Estudar os valores discrepantes de Covid-19 também está fornecendo insights sobre outros mistérios importantes da pandemia, como por que os homens são marcadamente mais suscetíveis do que as mulheres.
“Esses estudos nos deram uma série de ideias sobre isso”, diz Renieri. “Eles nos mostraram a importância da resposta do interferon. Isso é interessante porque, após a puberdade, os homens experimentam um aumento na testosterona, e a testosterona é capaz de diminuir a regulação de todos os genes do interferon. Então, para os homens que já têm um defeito nesses genes, isso vai torná-los muito mais vulneráveis a um vírus. “
Embora muitas dessas respostas estejam chegando tarde demais para fazer muita diferença durante a pandemia atual, entender o que torna as pessoas excepcionalmente resilientes ou vulneráveis quase certamente salvará vidas durante surtos futuros. Como as epidemias de Sars, H1N1, Ebola e Mers nos últimos 20 anos nos mostraram, é inevitável que novos vírus continuem a transbordar da natureza, tornando ainda mais vital o desenvolvimento de novas maneiras de identificar aqueles que correm maior risco , e maneiras de tratá-los.

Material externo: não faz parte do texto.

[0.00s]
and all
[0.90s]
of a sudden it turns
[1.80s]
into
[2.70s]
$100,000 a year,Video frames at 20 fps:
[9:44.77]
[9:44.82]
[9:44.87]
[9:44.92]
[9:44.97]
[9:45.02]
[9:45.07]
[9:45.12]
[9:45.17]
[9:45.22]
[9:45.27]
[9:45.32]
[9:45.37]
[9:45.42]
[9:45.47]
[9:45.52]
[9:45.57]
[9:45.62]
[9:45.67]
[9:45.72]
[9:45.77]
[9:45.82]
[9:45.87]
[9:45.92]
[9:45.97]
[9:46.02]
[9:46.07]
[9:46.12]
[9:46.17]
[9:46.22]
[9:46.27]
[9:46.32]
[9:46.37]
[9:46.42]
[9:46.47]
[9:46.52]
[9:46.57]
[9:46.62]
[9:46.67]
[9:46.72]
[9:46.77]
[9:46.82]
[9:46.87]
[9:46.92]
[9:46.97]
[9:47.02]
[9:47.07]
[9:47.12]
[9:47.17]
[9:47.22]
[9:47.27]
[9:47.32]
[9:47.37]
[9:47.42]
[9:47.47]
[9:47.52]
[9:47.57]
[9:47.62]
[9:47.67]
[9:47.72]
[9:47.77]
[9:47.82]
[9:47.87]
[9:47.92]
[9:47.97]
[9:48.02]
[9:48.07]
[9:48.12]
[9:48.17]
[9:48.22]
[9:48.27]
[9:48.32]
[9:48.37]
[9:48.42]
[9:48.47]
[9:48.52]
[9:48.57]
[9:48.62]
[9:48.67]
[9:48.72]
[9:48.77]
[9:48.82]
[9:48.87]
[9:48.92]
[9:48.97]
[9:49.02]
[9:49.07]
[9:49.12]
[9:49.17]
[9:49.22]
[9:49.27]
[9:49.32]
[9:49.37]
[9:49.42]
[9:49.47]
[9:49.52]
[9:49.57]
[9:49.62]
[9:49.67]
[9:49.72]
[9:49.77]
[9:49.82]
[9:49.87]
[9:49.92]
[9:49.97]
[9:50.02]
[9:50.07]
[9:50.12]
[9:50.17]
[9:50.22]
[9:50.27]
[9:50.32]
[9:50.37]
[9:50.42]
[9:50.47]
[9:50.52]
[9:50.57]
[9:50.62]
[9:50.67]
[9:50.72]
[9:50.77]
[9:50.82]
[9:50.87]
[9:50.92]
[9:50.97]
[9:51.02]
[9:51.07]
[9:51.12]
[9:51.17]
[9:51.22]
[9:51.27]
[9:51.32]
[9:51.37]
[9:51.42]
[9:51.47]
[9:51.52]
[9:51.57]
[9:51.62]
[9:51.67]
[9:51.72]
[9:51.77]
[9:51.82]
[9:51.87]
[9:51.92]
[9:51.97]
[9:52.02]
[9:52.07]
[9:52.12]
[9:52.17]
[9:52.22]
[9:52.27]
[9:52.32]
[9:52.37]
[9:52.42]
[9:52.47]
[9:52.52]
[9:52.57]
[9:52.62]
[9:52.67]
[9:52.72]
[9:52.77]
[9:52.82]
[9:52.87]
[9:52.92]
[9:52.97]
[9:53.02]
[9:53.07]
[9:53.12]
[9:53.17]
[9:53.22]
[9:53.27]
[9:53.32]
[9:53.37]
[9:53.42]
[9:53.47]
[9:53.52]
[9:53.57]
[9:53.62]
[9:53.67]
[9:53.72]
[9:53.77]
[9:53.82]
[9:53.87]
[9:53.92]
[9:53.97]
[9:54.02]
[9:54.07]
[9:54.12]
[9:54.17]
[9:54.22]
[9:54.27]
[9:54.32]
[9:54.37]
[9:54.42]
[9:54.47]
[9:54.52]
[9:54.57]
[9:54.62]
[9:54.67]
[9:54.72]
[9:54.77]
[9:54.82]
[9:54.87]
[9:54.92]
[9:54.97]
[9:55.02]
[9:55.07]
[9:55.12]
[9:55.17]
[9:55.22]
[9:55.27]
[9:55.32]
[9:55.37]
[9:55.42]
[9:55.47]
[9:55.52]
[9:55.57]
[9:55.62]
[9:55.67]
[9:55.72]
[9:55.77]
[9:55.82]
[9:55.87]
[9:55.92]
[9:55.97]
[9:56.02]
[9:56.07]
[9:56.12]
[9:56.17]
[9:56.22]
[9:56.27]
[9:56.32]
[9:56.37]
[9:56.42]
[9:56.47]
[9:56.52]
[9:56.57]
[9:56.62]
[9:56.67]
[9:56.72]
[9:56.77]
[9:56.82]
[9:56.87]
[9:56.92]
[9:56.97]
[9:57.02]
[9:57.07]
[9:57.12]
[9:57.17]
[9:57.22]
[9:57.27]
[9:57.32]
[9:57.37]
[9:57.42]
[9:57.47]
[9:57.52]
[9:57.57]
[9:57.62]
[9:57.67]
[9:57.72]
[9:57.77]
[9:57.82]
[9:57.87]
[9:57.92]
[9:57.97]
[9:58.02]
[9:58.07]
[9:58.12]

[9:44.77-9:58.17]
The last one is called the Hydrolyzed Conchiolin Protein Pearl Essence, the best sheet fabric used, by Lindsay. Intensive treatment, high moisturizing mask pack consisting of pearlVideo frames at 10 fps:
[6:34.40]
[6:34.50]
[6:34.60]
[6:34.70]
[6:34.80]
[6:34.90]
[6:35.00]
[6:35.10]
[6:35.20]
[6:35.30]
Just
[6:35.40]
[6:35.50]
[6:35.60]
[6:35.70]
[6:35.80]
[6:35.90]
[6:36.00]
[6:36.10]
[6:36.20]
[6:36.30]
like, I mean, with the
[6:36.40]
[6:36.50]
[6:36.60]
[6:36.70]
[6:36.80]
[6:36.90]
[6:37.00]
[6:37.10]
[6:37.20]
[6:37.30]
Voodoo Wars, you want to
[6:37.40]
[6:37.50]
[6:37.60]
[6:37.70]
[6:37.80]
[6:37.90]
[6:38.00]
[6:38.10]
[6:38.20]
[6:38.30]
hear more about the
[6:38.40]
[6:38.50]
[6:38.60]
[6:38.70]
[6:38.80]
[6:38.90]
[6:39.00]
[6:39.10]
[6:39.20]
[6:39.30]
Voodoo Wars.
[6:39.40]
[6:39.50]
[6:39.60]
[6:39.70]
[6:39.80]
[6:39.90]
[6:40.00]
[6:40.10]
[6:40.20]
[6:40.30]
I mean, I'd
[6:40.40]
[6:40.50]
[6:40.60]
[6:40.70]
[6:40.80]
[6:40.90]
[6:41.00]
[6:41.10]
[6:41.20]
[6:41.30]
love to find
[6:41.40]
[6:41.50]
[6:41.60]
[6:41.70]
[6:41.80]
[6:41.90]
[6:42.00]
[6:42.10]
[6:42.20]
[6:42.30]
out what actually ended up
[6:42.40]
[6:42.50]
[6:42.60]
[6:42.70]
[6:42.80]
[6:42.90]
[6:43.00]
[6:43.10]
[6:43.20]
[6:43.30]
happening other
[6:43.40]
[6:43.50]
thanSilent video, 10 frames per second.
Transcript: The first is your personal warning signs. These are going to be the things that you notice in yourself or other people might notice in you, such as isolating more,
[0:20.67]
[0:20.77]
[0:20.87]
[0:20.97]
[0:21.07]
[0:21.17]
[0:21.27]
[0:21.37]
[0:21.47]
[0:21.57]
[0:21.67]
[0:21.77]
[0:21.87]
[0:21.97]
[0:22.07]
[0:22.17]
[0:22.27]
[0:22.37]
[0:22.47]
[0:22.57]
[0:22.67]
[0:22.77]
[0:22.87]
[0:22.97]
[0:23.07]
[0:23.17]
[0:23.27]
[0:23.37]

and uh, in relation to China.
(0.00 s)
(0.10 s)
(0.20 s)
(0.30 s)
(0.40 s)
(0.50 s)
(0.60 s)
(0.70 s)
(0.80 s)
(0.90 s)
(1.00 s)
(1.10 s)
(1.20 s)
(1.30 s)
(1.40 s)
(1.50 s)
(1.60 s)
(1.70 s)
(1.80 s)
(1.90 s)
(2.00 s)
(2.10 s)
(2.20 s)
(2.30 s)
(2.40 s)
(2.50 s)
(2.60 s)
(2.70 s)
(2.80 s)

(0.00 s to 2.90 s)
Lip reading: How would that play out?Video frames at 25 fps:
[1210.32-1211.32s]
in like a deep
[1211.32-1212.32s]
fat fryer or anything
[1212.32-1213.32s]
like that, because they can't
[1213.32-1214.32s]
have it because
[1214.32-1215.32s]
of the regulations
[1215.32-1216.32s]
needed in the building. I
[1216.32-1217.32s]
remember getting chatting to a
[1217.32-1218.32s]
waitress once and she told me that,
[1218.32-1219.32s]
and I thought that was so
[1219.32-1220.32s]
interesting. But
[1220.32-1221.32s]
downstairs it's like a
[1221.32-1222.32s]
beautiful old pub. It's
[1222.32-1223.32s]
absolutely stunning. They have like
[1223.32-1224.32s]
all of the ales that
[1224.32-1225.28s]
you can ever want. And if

Com isso em mente, o estudo de Zatz de centenários resistentes à Covid-19 não se concentra apenas em Sars-CoV-2, mas em outras infecções respiratórias. Sua equipe está usando células-tronco para converter amostras de sangue desses centenários em tecido pulmonar, que eles infectarão em laboratório com vários outros vírus para ver se suas mutações genéticas também oferecem proteção contra essas infecções. Se assim for, isso poderia potencialmente produzir drogas antivirais completamente novas, assim como o estudo dos glóbulos brancos de Stephen Crohn, todos aqueles anos atrás.
“Nosso objetivo é identificar variantes genéticas que conferem resiliência, não apenas ao Covid-19, mas também a outros vírus ou condições adversas”, diz Zatz. “Esperamos que, se identificarmos as variantes de proteção e descobrirmos seu papel, isso possa abrir novos caminhos para o tratamento.”